Une vie étonnamment remplie et probablement incomplète dans sa description. « À l’époque où j’étais au CREPS à Reims, j’ai été appelé pour être kinési sur Roland Garros, pendant neuf ans ». Un de ses souvenirs marquants, comme sur le plan professionnel, c’est la publication dans une revue internationale à propos du lien entre l’électrostimulation et la mémorisation d’une correction. « Il a fallu cinq ans pour la publier ». Sa grande blessure ? « La disparition de mon épouse en 2014. Là, j’ai perdu ma joie de vivre. Le sport et le travail me tiennent. Sans eux, j’aurais moins le goût à continuer ma route ».  Ce qui ne l’empêche pas de ralentir son rythme. « J’ai fait un livre pour transmettre mes découvertes. Je partage avec un réseau de praticiens qui parfois enrichissent ma méthode ».

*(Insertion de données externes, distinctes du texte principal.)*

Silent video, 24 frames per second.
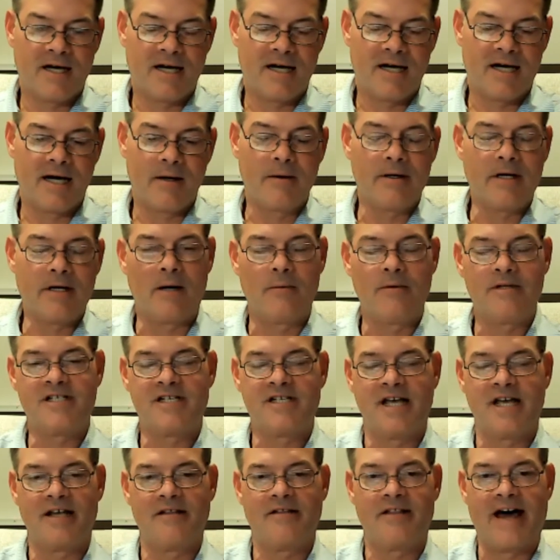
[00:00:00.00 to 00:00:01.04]
I would
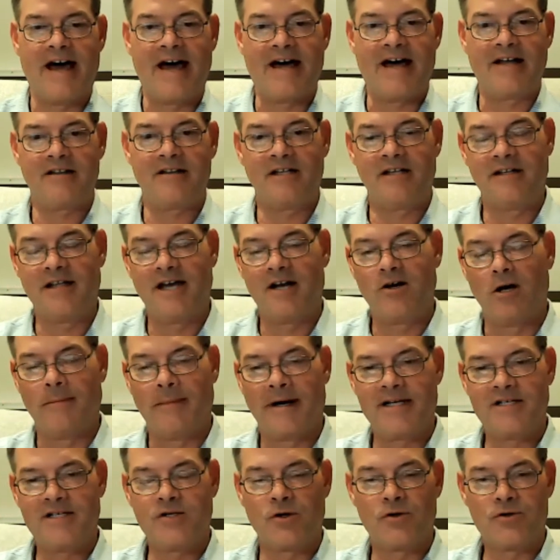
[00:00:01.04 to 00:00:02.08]
say that, and then all my
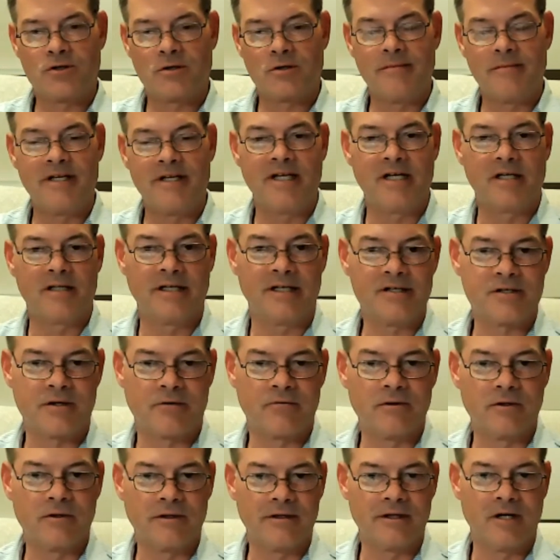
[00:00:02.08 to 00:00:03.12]
social media links are
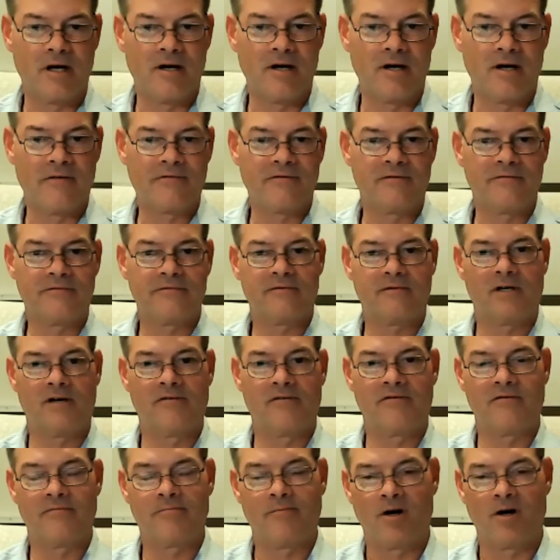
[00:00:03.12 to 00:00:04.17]
really off
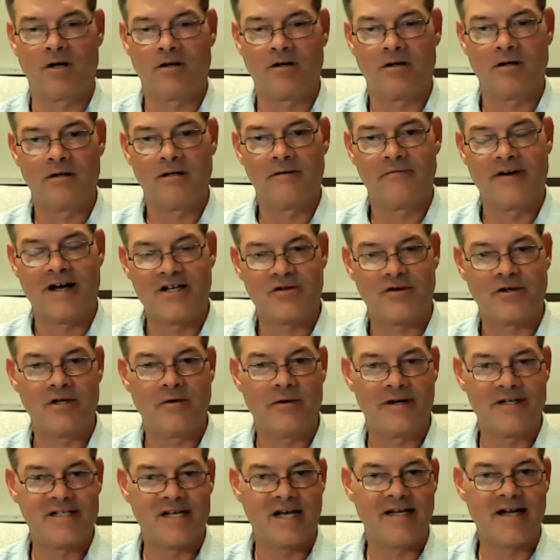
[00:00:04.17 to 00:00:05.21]
of
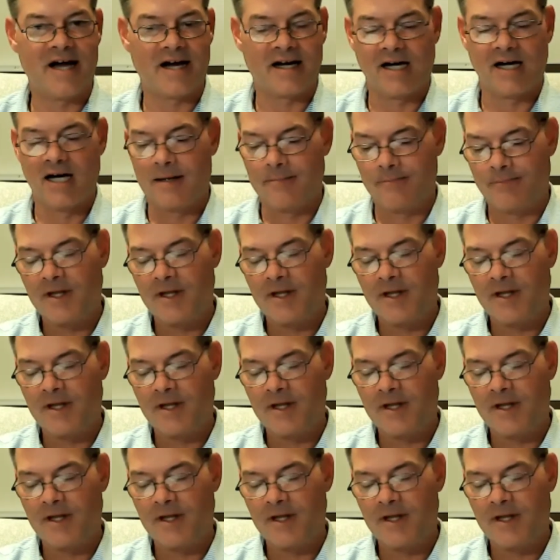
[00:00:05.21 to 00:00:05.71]
ParkerAdvisoryUSA.com.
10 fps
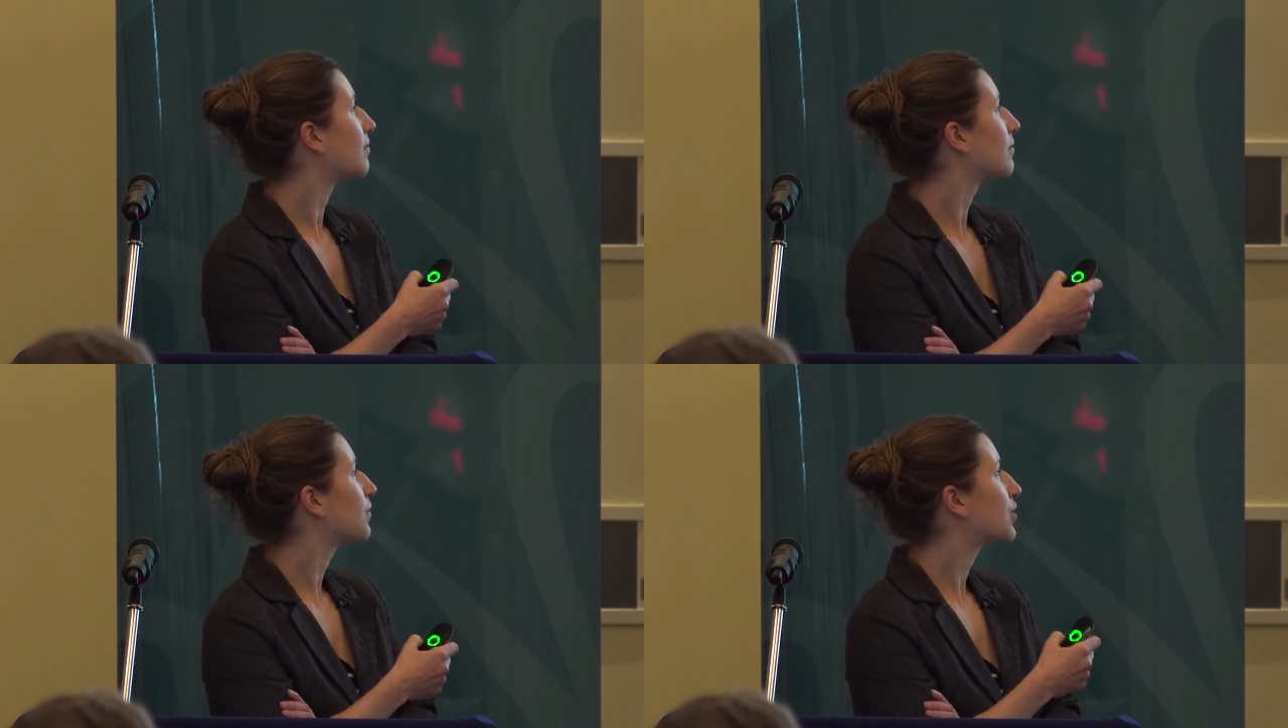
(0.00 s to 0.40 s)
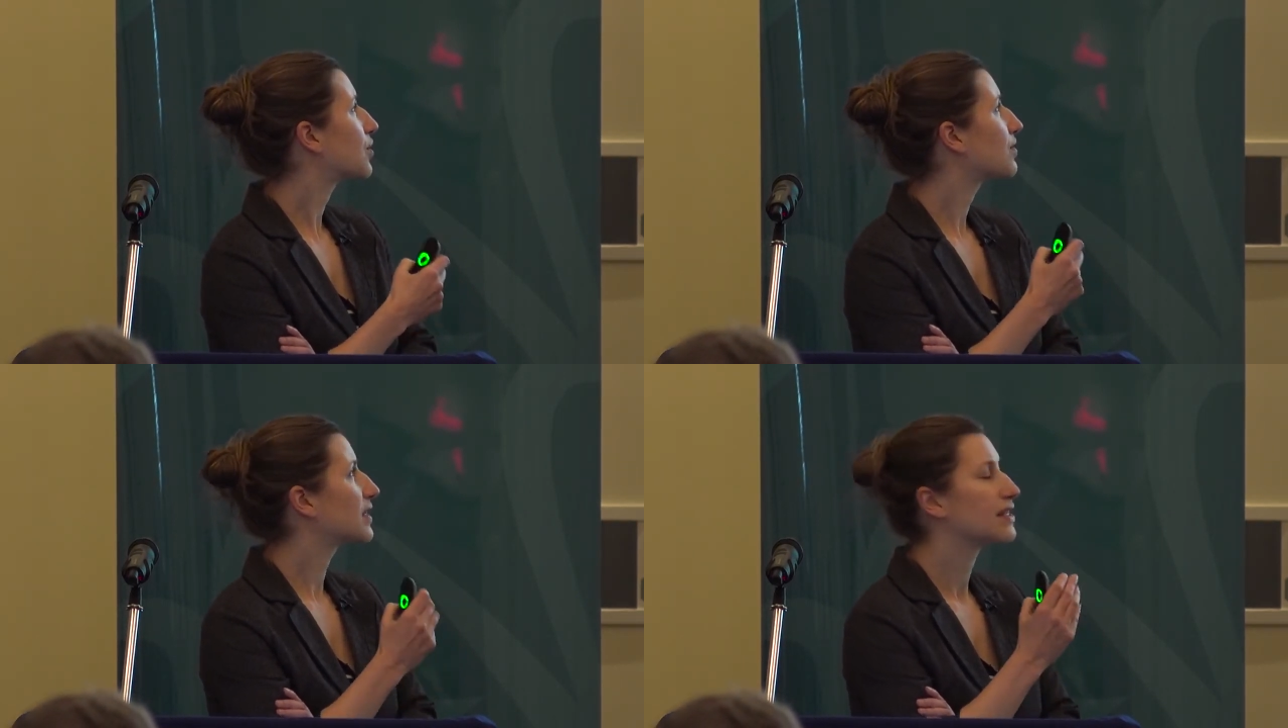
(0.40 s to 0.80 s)
which
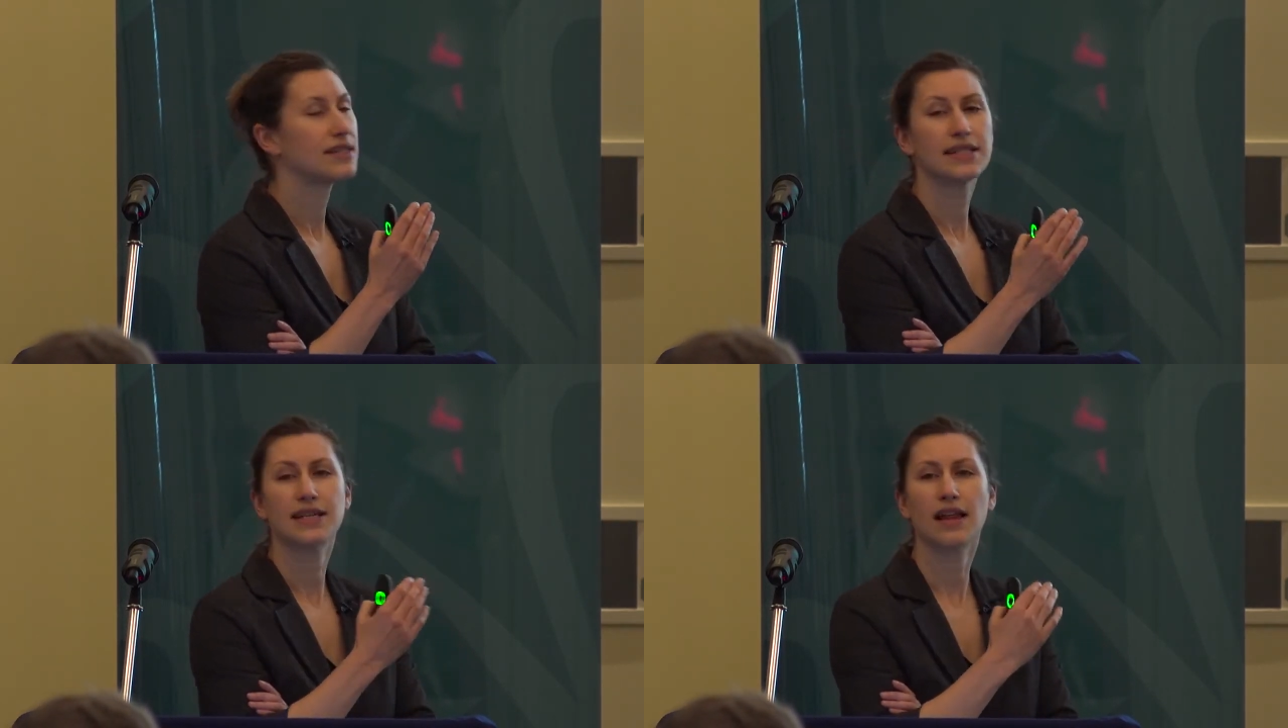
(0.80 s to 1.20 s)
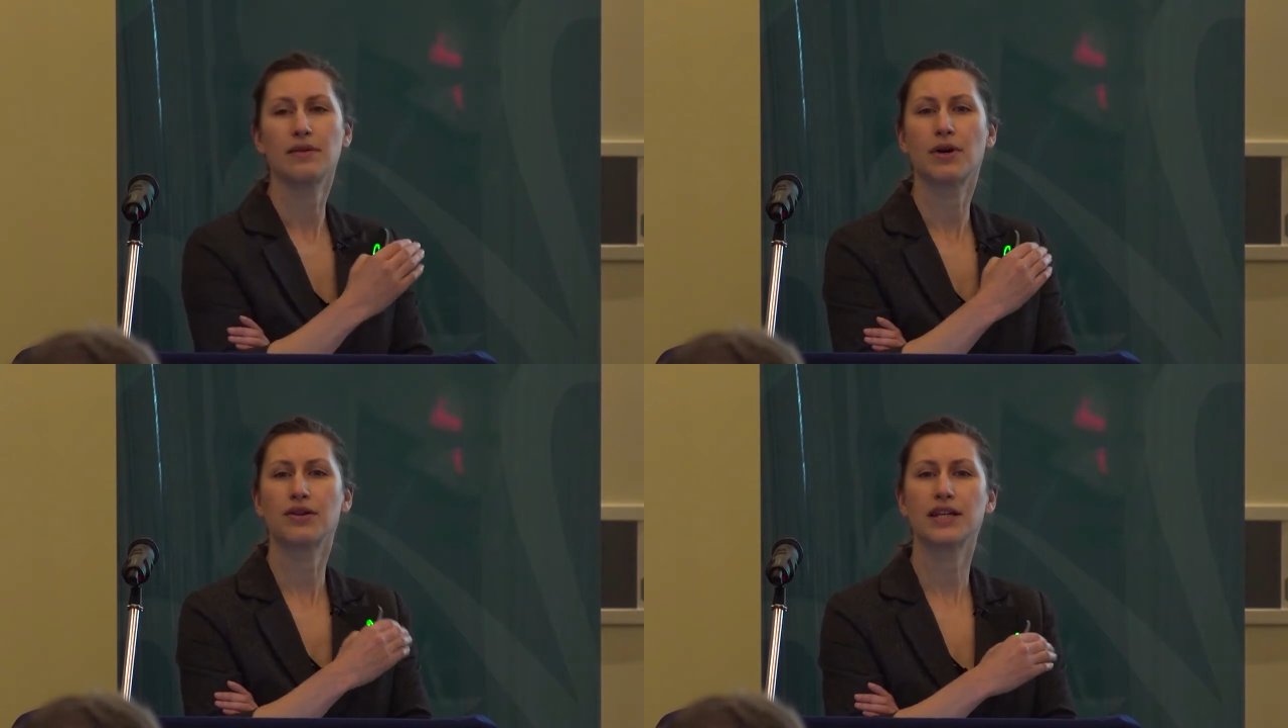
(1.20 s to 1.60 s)
goes into detail
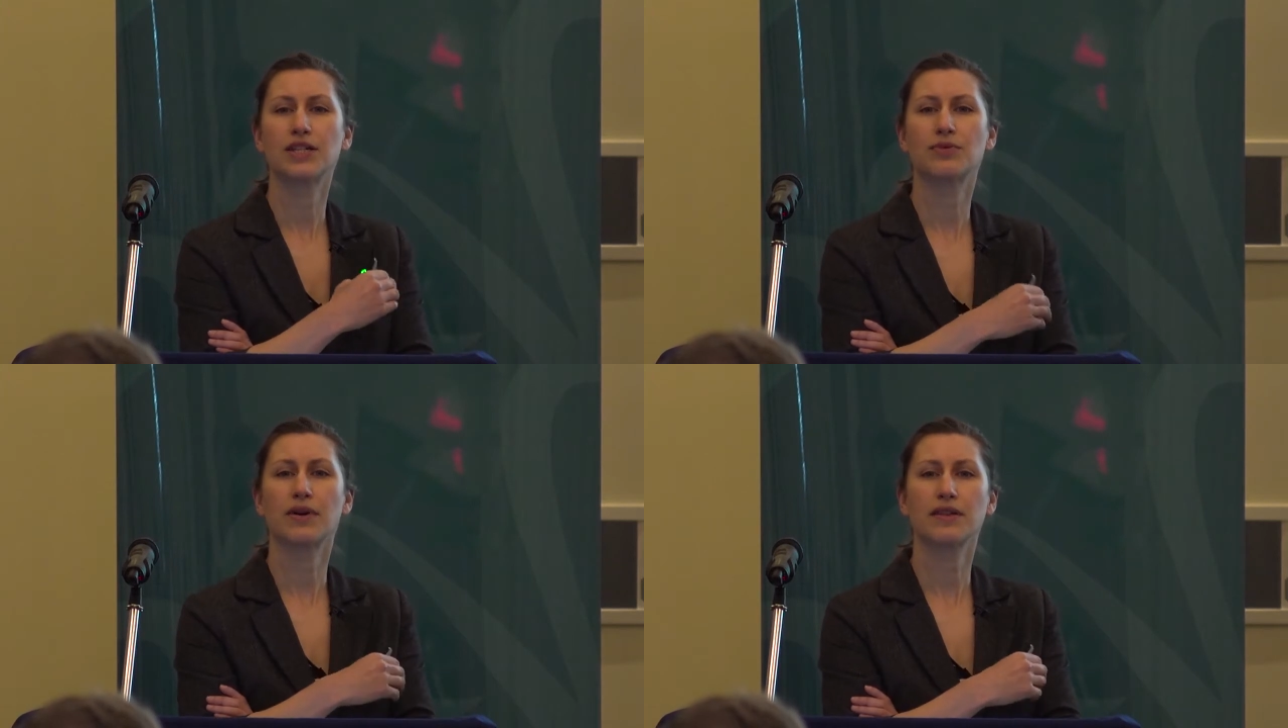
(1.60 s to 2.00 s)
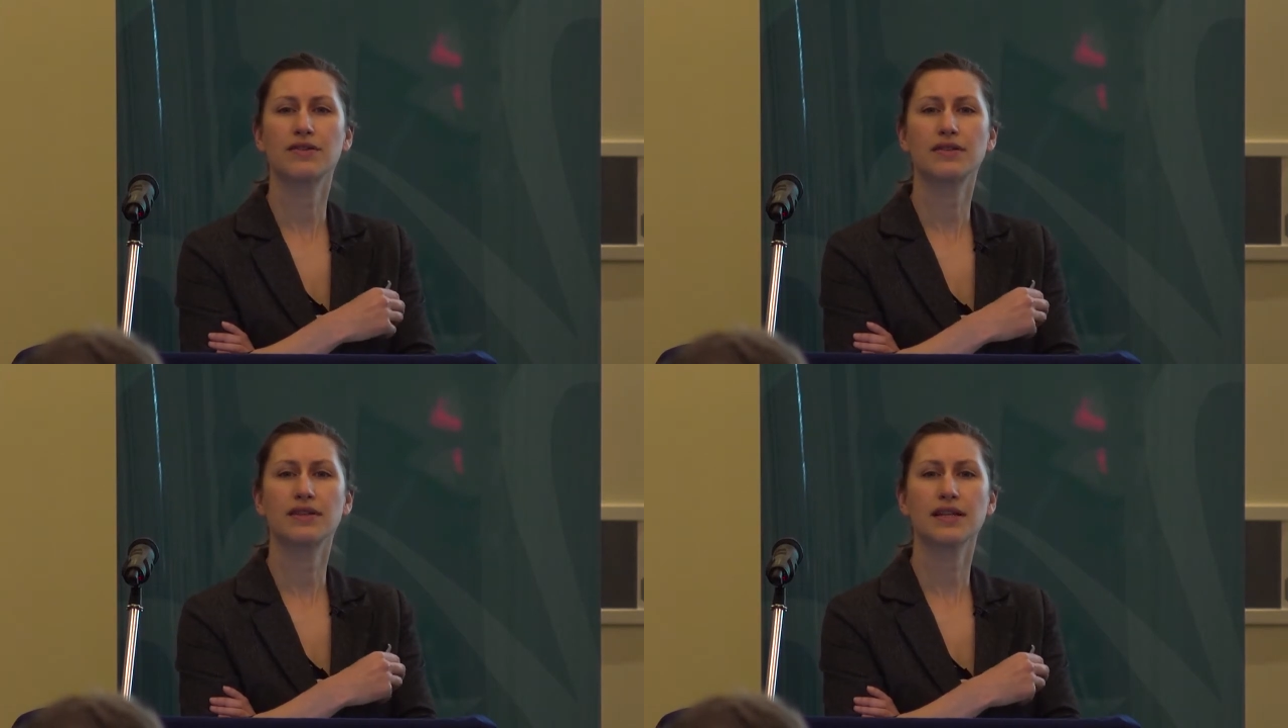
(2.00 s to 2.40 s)
about each one of
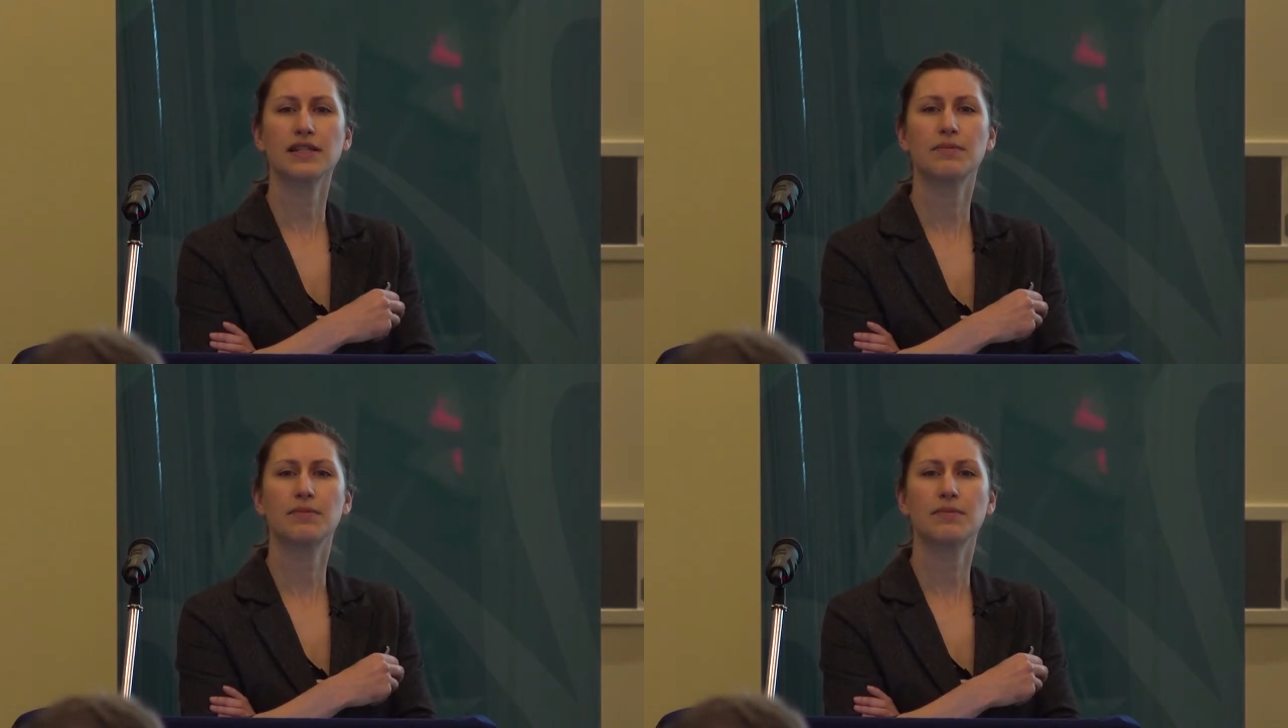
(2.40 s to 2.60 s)
those things.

Né d’un père vendéen parti à Reims en 1946, Jean-Claude est revenu à Damvix à la retraite, sans jamais avoir coupé le lien avec ce marais qu’il affectionne particulièrement. « Ma vie est un enchaînement qui ne s’arrête jamais. Ce que j’ai fait précédemment, je m’assois dessus pour avancer ». Sur le plan des croyances, il est intarissable. « Je suis un croyant athée. Pour moi, Dieu, c’est le bing bang. Le pouvoir des religions est néfaste lorsqu’il débouche sur des conflits, et Dieu sait si depuis l’Inquisition jusqu’à aujourd’hui ils ont été nombreux. Mais sur l’au-delà, je ne doute pas ».

L’évocation de la pandémie revient souvent dans ses rendez-vous avec les patients. « Il faut accepter de se faire vacciner. Les gens ont perdu confiance dans la médecine qui ressemble aujourd’hui à celle de Molière et ses grands chapeaux. Qu’on retire l’homéopathie de l’enseignement en fac est un non-sens ». Celui à qui on a dit récemment que son principal défaut était d’avoir 50 ans d’avance est serein. « Je suis en harmonie avec ce que recherchent beaucoup de gens ».